For this exercise, output exactly the lines from the opening line of the listing through the line with "(2.00 s to 3.00 s)", skipping pictures.
▼
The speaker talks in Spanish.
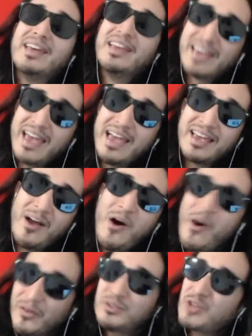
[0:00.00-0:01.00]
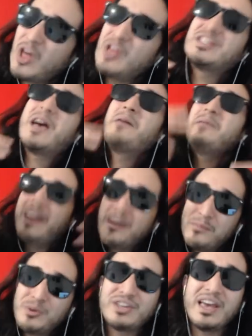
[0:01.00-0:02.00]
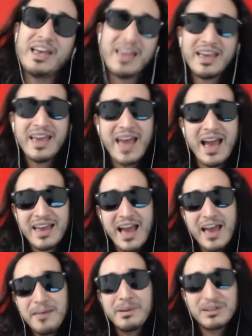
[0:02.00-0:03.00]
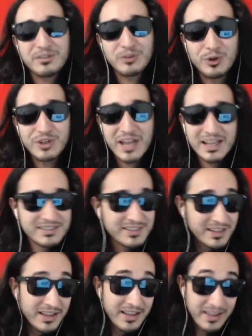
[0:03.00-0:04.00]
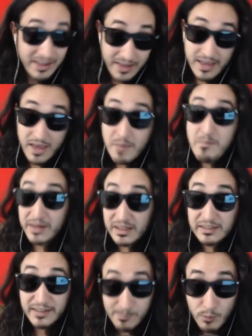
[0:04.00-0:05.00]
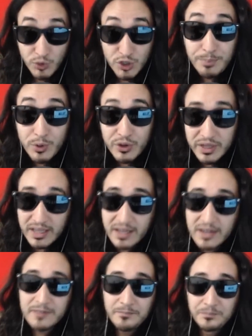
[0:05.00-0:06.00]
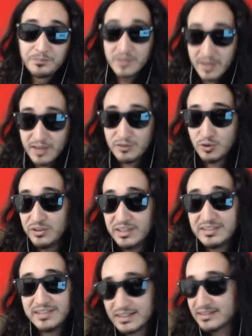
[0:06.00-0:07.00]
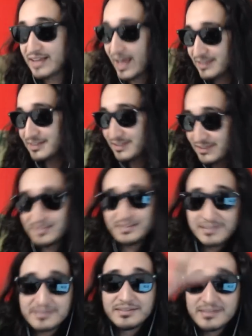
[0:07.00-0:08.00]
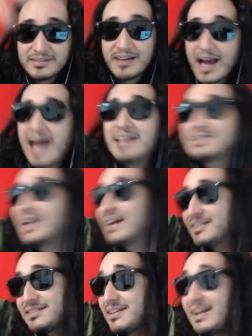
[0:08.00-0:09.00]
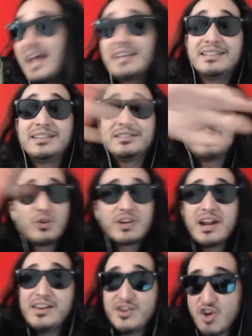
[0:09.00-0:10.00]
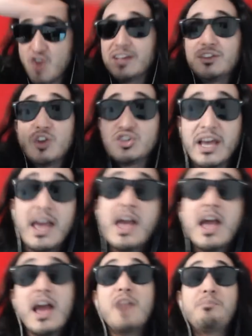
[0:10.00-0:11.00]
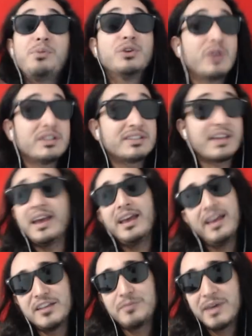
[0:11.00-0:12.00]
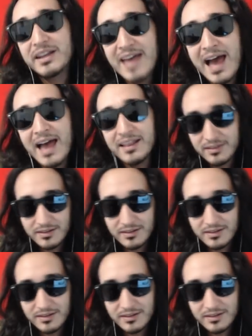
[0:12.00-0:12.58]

Que, oh, todos sabemos que, que, que hay personas que en verdad tienen mucho poder, que son de ciertas castas, clases o religiones, no sé. El punto es que es verdad.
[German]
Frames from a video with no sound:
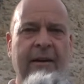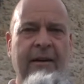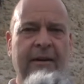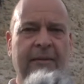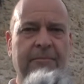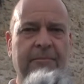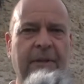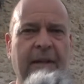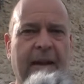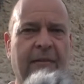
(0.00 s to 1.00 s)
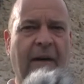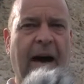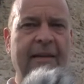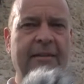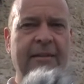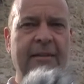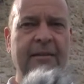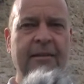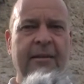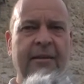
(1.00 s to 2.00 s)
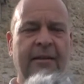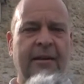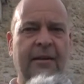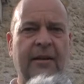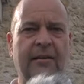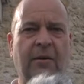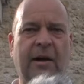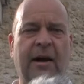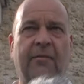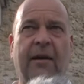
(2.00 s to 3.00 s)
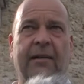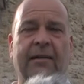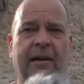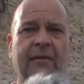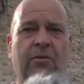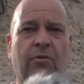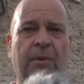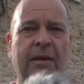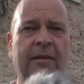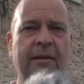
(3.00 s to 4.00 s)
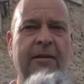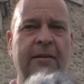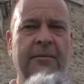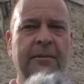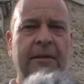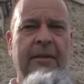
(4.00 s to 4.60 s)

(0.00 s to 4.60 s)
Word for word: Ähm, es ist eine Warte. Äh, hier ist normalerweise Gastronomie drin.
▲
THE ANSWER
The speaker talks in Spanish.
[0:00.00-0:01.00]
[0:01.00-0:02.00]
[0:02.00-0:03.00]
[0:03.00-0:04.00]
[0:04.00-0:05.00]
[0:05.00-0:06.00]
[0:06.00-0:07.00]
[0:07.00-0:08.00]
[0:08.00-0:09.00]
[0:09.00-0:10.00]
[0:10.00-0:11.00]
[0:11.00-0:12.00]
[0:12.00-0:12.58]

Que, oh, todos sabemos que, que, que hay personas que en verdad tienen mucho poder, que son de ciertas castas, clases o religiones, no sé. El punto es que es verdad.
[German]
Frames from a video with no sound:
(0.00 s to 1.00 s)
(1.00 s to 2.00 s)
(2.00 s to 3.00 s)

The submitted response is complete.